If a pilot of airplane left a plane unattended would you say the crash was the fault of the autopilot system or the pilot?
This is interesting. Reading many threads in many forums, there seem to be two types of AP owners -I would say it's entirely plausible largely because of owners disregarding the caveats.
With statistics involving one (1) sample, you can do a lot of fun things. Think of all that the new U.S. President-Elect has said or done which no candidate before him had ever said or done. So it is since yesterday statistically 100% certain that you will win the U.S. presidential elections if you .... (insert according to inspiration) . That's not how statistics work (or at least not how they become of any interest).

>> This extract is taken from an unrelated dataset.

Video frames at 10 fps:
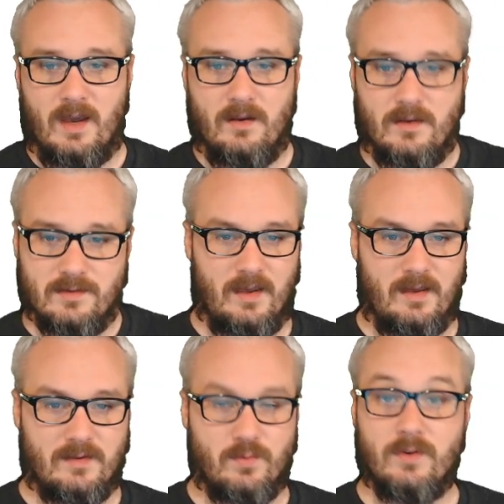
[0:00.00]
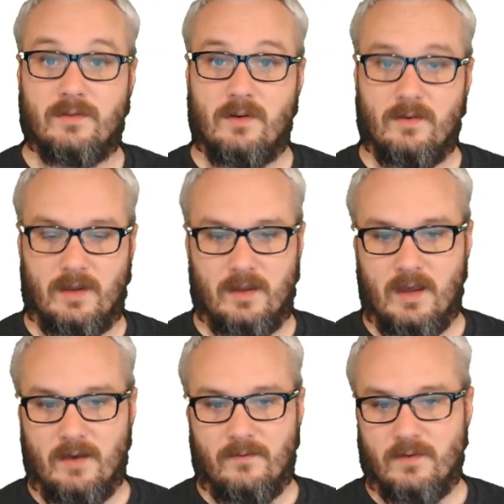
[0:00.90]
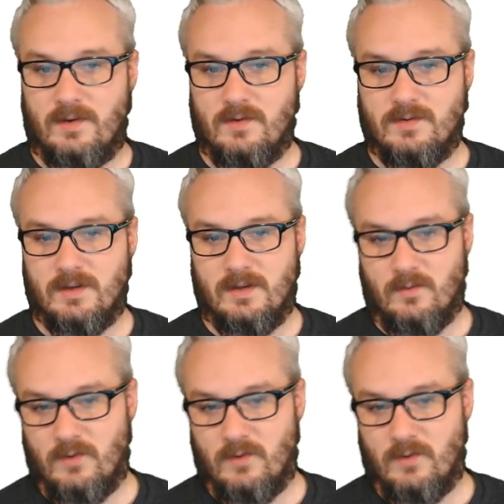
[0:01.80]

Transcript: And also it's worth noting, for Eugen,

It's a calculated risk. He's only trying to demonstrate it's still safer than your average car and doesn't deserve the amount of media attention it gets (relative to the thousands of other accidents that happen). Elon's statistic also has another nuance in that he's including the autopilot safety features (which are always on even if you didn't activate autopilot itself), not just the autopilot mode. Comparing cars with autopilot hardware and without autopilot hardware may also skew this.Elon should not be announcing how statistics indicate Autopilot Teslas are more safe than human-driven cars then. He can't have his cake and eat it too.

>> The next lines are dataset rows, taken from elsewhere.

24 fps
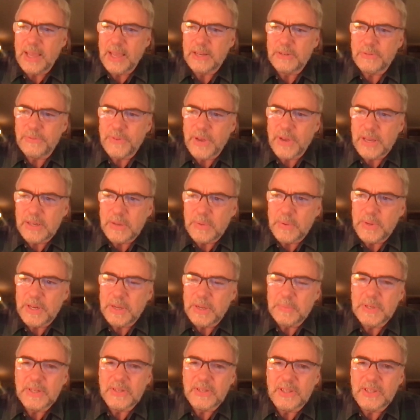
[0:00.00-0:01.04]
And a final one
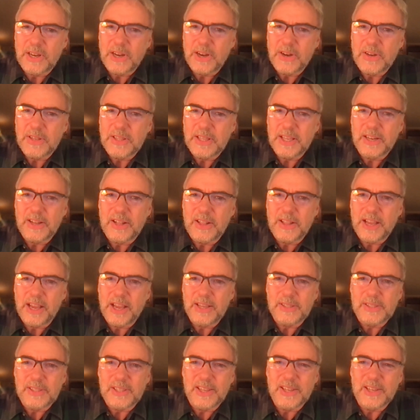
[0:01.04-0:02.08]
I'm going to share, and then I'll
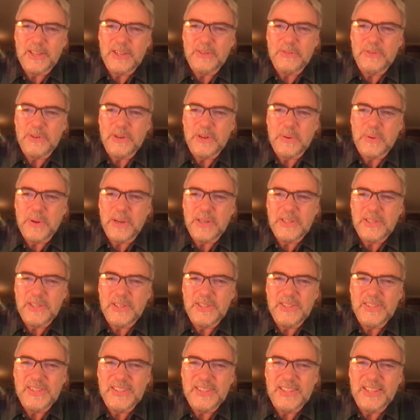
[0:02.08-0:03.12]
ask uh, for
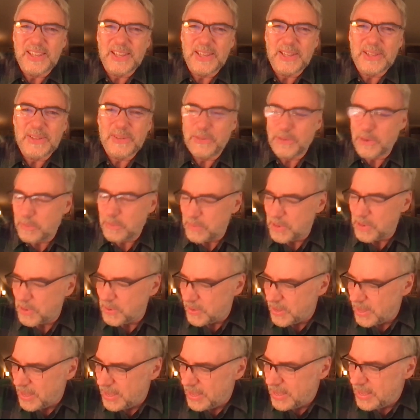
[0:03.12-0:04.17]
questions uh, from
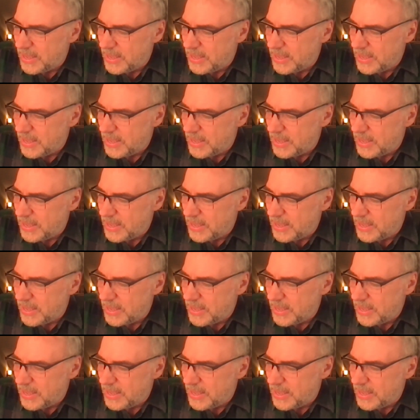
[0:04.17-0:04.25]
you.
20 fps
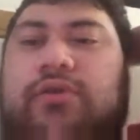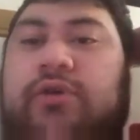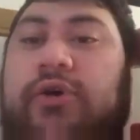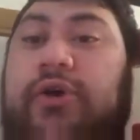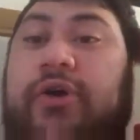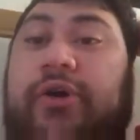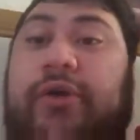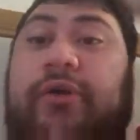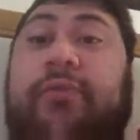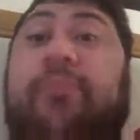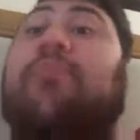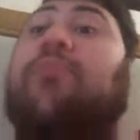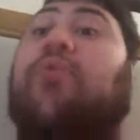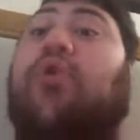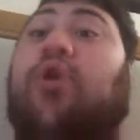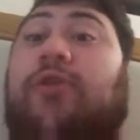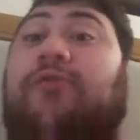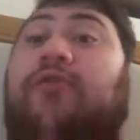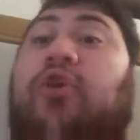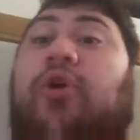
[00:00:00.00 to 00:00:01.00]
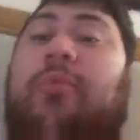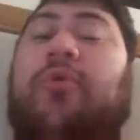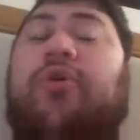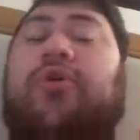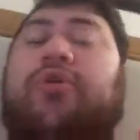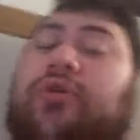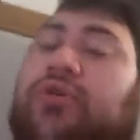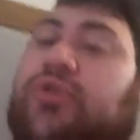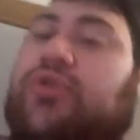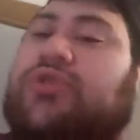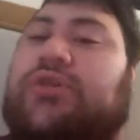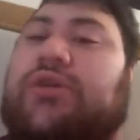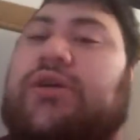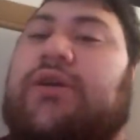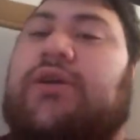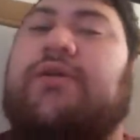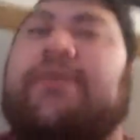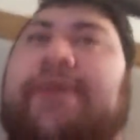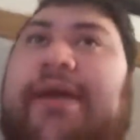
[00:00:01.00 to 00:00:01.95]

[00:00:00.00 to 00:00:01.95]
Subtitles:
Lord Voldemort.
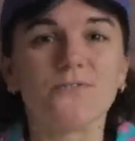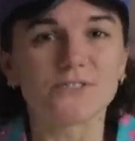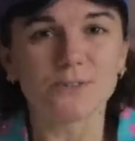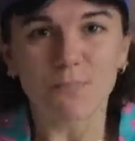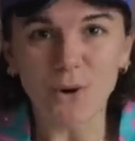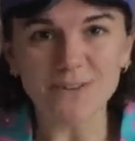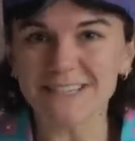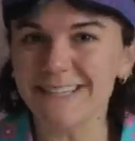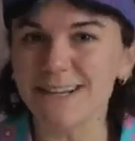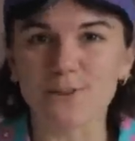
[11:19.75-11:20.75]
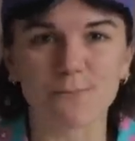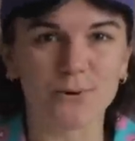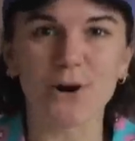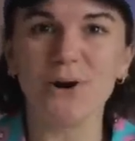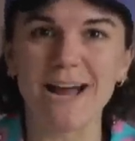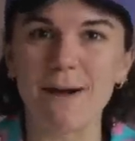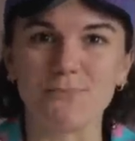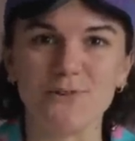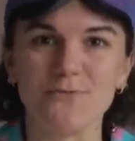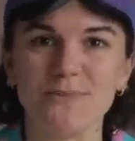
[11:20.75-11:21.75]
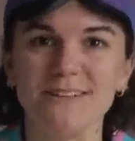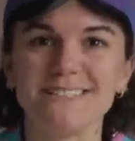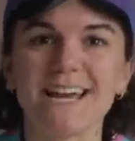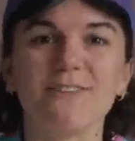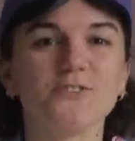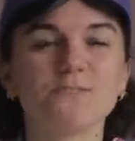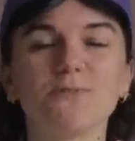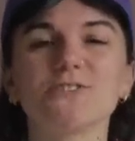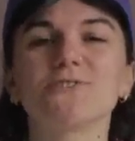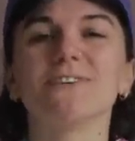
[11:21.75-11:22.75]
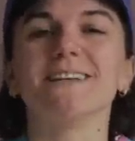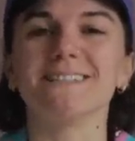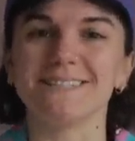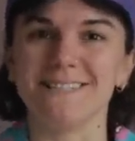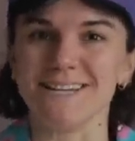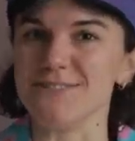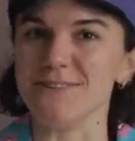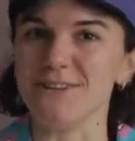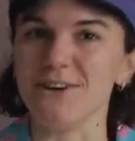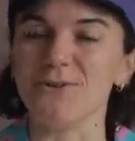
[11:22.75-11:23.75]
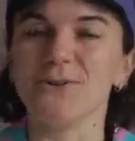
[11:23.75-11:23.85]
for supporting the pro-nap movement, and for sponsoring today's video.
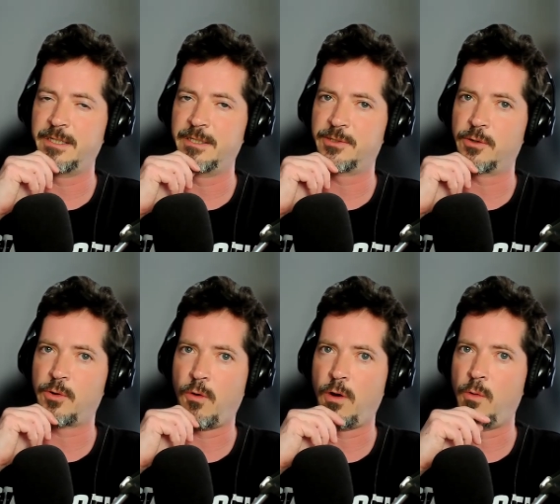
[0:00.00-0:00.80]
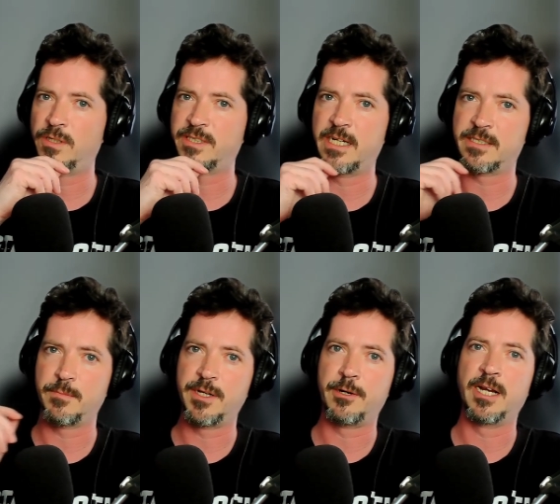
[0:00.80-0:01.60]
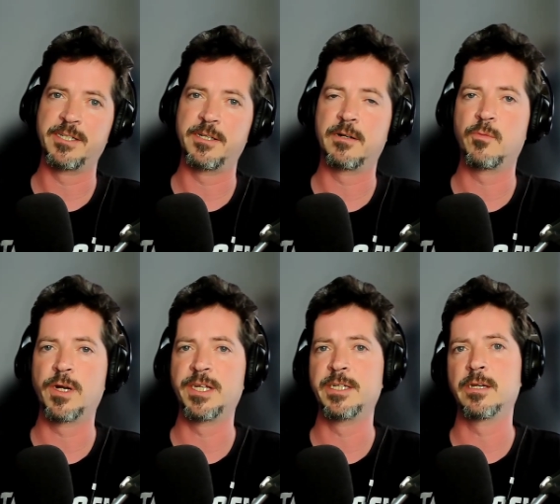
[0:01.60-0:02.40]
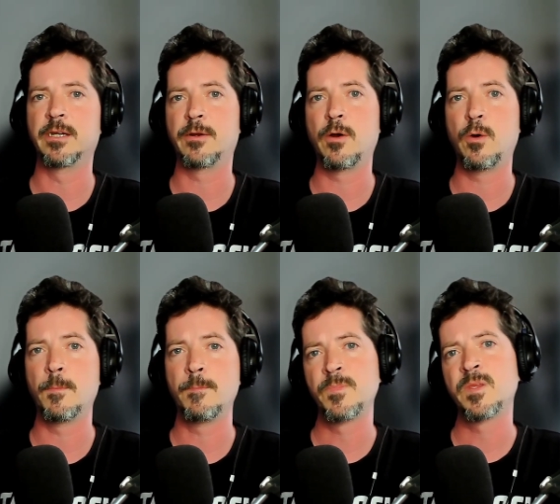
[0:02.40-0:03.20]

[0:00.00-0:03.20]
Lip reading: he's going to call once he has a better idea of when he can get home.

Now you are going with even more arbitrary statistics. If you do that you have to split the "non-AP" driving into "traffic related" driving and "non-traffic related" driving (the miles traveled during suicides, stolen car incidences, high speed pursuits, and any other arbitrary criteria you put).I believe the fatality rate for AP is worse than this article concludes, simply because the number of non-autopilot fatalities includes "non traffic" related deaths, such as suicides, stolen car chases, and high speed pursuits. By my reckoning, there are three non-AP fatalities that occurred in the course of normal driving, and two AP fatalities (one in China) that occurred in the course of normal driving. That makes the per-mile AP fatality rate 9x higher than the non-AP rate.

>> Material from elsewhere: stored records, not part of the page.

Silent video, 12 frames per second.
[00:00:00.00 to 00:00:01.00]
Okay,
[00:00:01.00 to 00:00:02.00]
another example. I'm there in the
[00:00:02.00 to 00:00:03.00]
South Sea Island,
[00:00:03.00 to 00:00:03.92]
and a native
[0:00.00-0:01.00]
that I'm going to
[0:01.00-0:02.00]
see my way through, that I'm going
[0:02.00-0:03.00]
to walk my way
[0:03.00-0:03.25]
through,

Perhaps sample size is the wrong term (not a statistician, an actual statitician should speak up about this), but with a single incident the likelihood of it being an outlier is quite high.Furthermore, the samples are statistically valid, because the "sample size" is way more than two or three. Imagine you had a biased, trick coin which turned up heads (a fatality) only one in a million times. A news article comes out which claims that the coin came up heads. Does that mean it was flipped only once? Was the sample size only one? No; it was probably flipped around a million times, for a sample size of one million. It's the same with fatalities: there are many chances to have a fatality, but most of the time they are avoided (the coin comes up tails). But just because a fatality was avoided doesn't mean the coin wasn't flipped.
Let's say a chance to make a fatal mistake comes up every thousand miles of driving: bad weather, a multi-car accident, sunlight, driver health problems, blown tire, road debris, slick road, aggressive driving, sleepy truck driver, etc. That's 3.2 million chances for a fatality over all Tesla miles driven (3.2 billion). That's a lot of coin flips, and the observed fatality rate can tell you a lot about the "real" fatality rate.